(Stored items from a collection)

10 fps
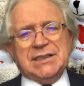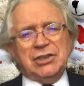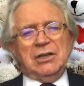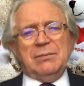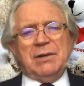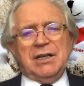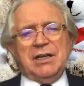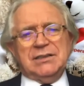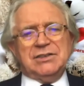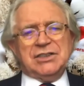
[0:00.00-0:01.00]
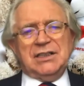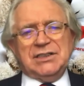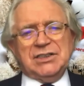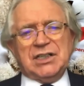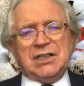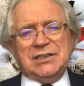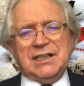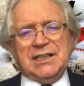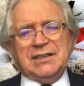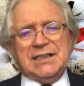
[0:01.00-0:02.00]
You know, they might suddenly decide
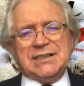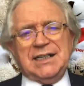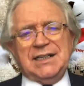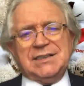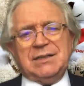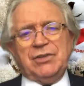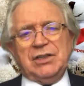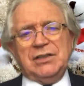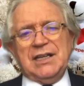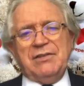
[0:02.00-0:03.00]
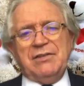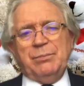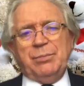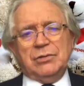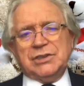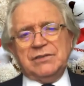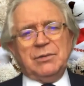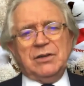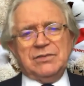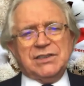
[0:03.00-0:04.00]
they're selling something that they're importing from
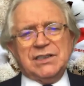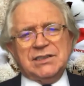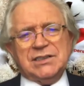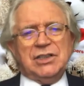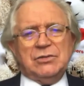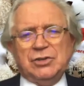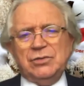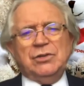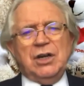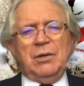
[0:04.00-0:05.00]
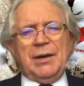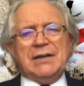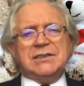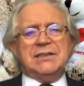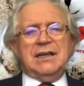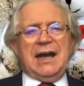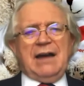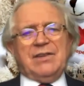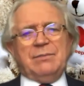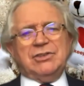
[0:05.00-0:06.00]
overseas. You know, do you know about it? Have
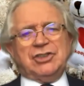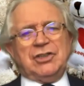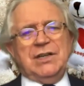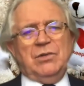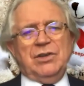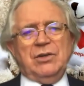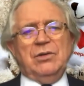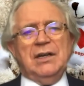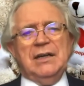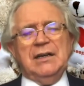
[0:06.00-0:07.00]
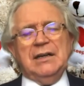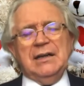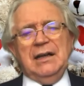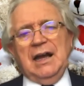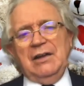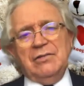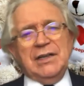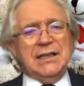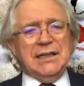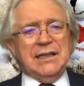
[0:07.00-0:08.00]
they been straight with you? And
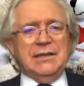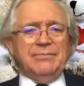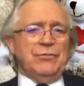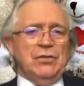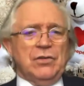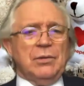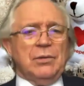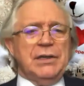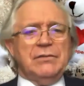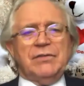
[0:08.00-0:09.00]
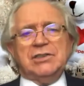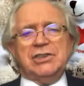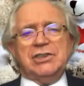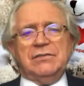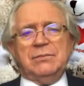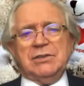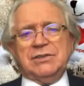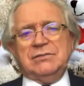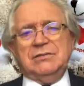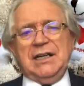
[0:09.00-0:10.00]
really, you've got a big advantage over most
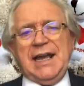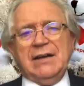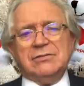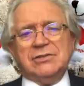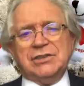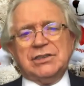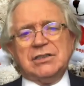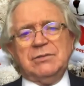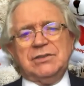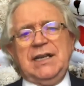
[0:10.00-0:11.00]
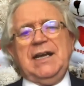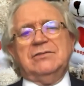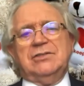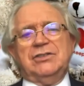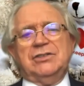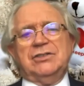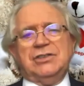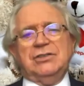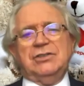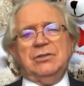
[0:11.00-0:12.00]
accountants, because most accountants
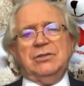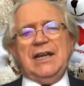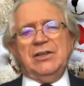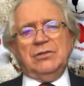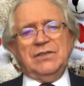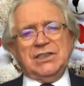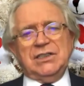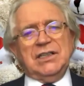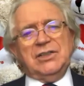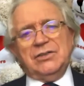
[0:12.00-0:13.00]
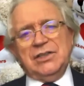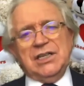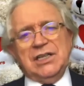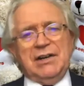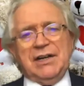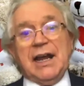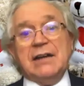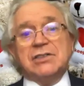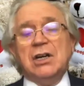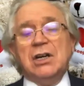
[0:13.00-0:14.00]
do an annual visit and they do the year-end accounts.
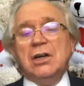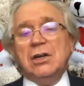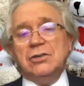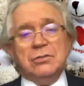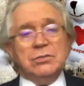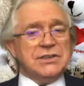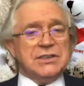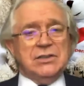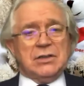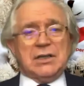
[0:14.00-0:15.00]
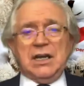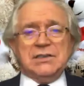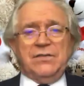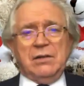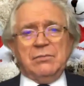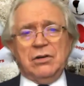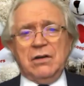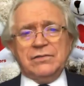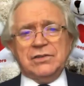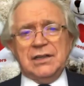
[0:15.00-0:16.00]
You will see your clients far more
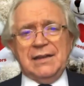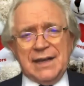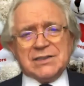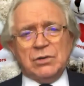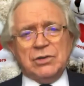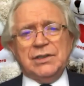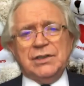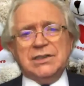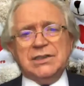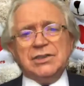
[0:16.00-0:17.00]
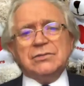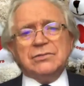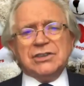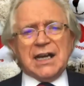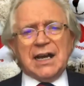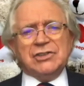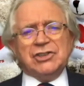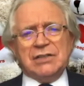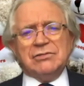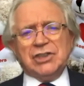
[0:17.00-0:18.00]
often, and that's what you need to do. Just have a
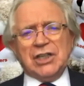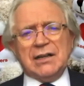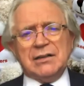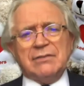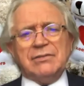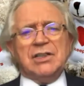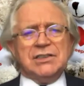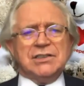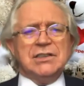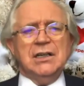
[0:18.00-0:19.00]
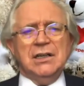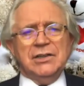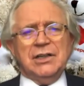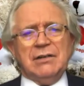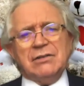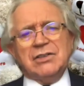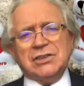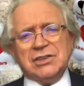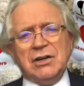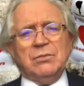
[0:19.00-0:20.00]
general chat. Have a nice, you know, how things
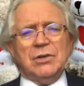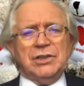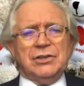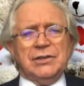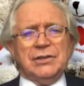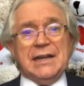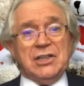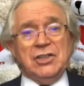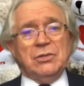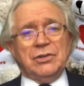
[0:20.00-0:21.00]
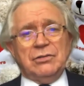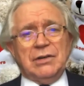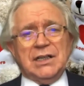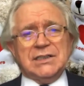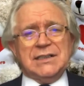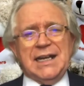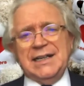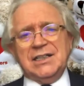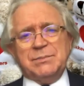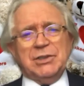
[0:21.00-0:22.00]
going, what are you doing, anything new on the horizon, any
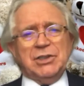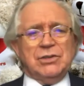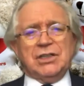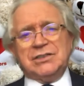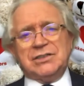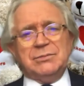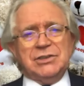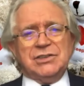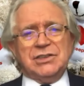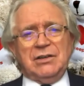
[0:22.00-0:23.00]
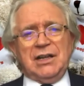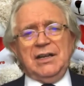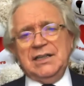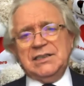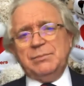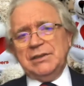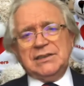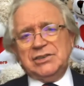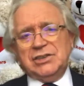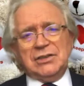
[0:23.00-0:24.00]
nice big new customers, you know, that I need to build
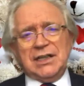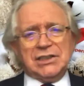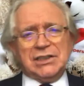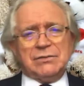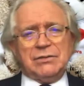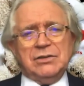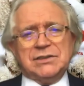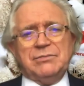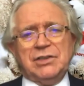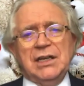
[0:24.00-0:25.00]
into your cash flow or something.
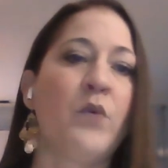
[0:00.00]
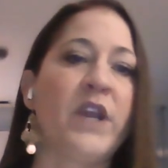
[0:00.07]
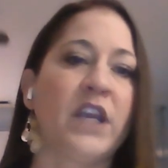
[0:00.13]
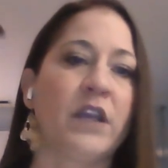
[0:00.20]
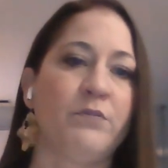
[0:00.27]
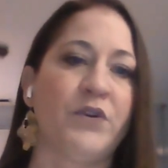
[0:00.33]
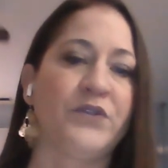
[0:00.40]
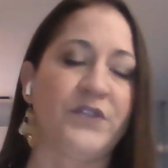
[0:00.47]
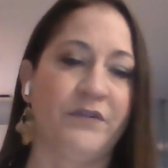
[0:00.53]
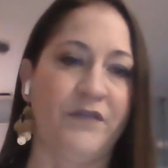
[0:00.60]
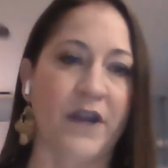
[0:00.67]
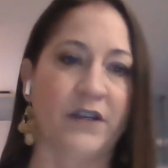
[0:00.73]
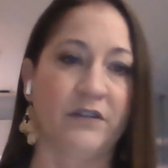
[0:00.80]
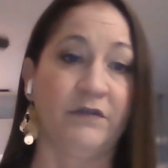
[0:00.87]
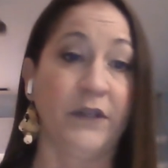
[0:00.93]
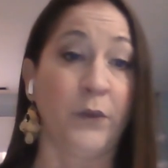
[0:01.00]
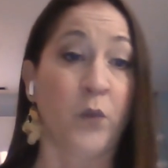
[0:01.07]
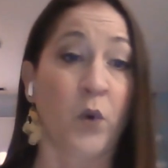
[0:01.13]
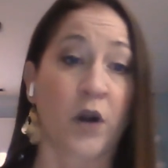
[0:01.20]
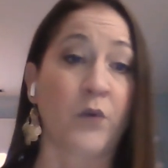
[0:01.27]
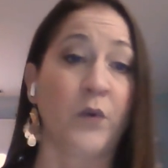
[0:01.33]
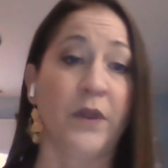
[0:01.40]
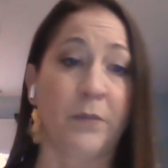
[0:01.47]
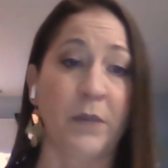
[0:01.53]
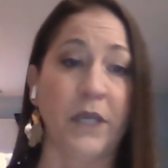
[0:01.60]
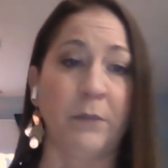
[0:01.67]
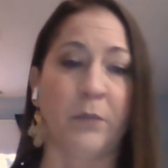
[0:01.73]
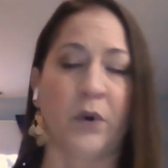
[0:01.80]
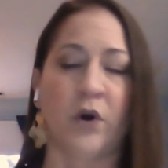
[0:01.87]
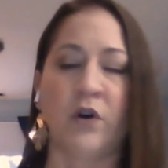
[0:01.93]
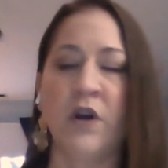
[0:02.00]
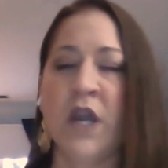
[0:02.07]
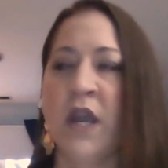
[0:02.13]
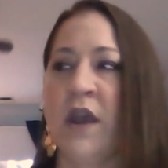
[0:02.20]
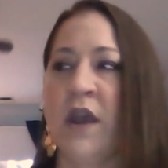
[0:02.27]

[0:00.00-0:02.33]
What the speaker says: we can most effectively work with people.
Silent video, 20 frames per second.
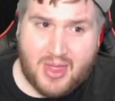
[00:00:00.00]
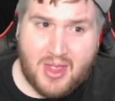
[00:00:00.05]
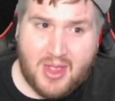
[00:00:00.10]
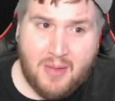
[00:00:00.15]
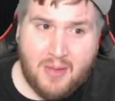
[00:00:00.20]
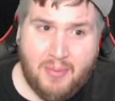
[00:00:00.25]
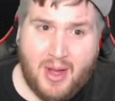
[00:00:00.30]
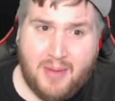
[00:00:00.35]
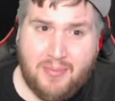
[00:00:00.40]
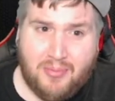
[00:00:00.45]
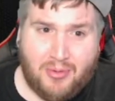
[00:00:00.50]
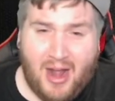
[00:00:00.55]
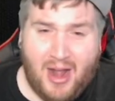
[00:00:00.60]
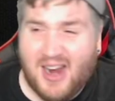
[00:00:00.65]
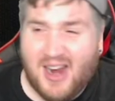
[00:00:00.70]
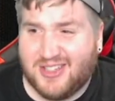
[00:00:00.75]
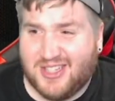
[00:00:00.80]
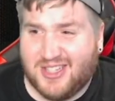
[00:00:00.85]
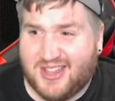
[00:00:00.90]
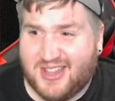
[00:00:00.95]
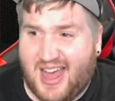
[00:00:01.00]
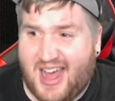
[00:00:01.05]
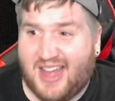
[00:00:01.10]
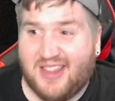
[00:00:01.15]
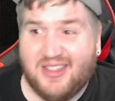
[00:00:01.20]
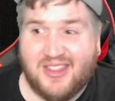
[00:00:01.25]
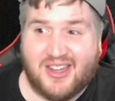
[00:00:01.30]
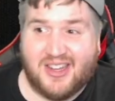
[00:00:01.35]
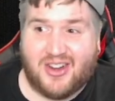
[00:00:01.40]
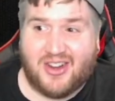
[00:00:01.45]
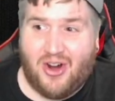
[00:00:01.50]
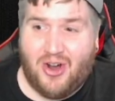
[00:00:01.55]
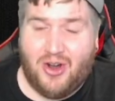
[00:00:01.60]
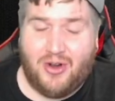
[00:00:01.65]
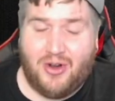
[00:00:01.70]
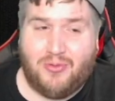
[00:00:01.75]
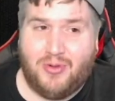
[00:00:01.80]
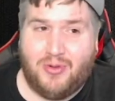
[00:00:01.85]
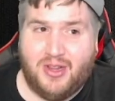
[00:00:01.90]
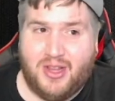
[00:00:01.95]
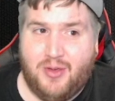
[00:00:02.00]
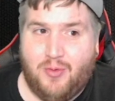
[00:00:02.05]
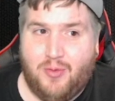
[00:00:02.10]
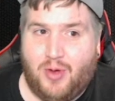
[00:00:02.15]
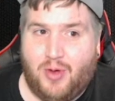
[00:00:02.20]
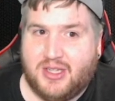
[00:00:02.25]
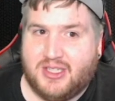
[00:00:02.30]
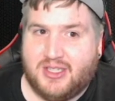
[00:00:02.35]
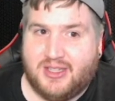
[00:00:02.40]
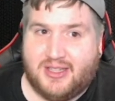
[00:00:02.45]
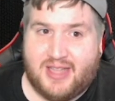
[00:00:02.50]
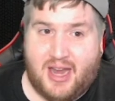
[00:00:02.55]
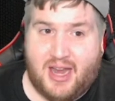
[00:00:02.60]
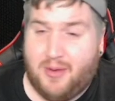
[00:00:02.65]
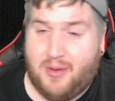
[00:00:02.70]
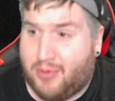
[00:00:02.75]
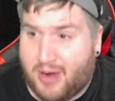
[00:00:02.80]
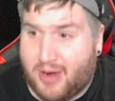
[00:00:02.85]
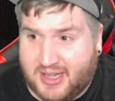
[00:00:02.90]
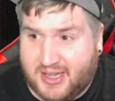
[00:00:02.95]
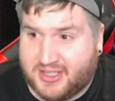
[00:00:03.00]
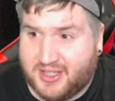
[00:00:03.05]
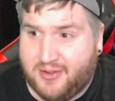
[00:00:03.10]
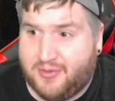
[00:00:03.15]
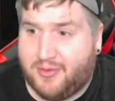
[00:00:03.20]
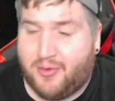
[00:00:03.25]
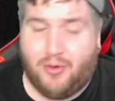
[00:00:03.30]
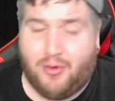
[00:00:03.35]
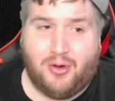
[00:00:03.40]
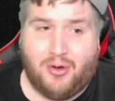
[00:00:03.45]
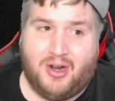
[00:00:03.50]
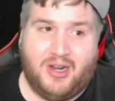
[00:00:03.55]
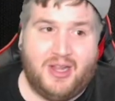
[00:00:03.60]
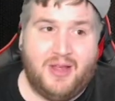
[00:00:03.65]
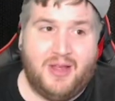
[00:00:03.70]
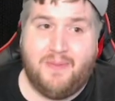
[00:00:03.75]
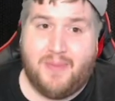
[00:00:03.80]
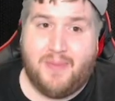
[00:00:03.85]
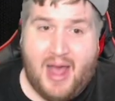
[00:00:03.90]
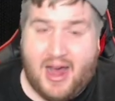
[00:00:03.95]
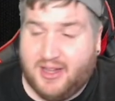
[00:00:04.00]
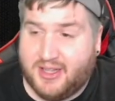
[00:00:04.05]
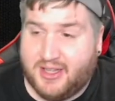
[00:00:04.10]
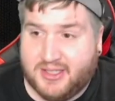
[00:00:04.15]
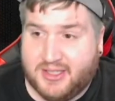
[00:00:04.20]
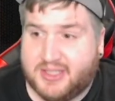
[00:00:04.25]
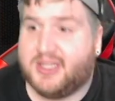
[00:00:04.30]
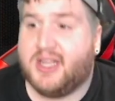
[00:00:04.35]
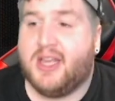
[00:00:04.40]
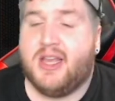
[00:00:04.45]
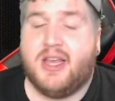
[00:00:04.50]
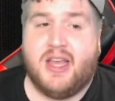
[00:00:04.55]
But prior to that, the card really wasn't that oppressive or imbalanced,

### EXERCISE DETAILS
Reproduce exactly, without any picture, the lines from the one bearing "[00:00:04.20]" to the last line of the records above.

### EXERCISE ANSWER
[00:00:04.20]
[00:00:04.25]
[00:00:04.30]
[00:00:04.35]
[00:00:04.40]
[00:00:04.45]
[00:00:04.50]
[00:00:04.55]
But prior to that, the card really wasn't that oppressive or imbalanced,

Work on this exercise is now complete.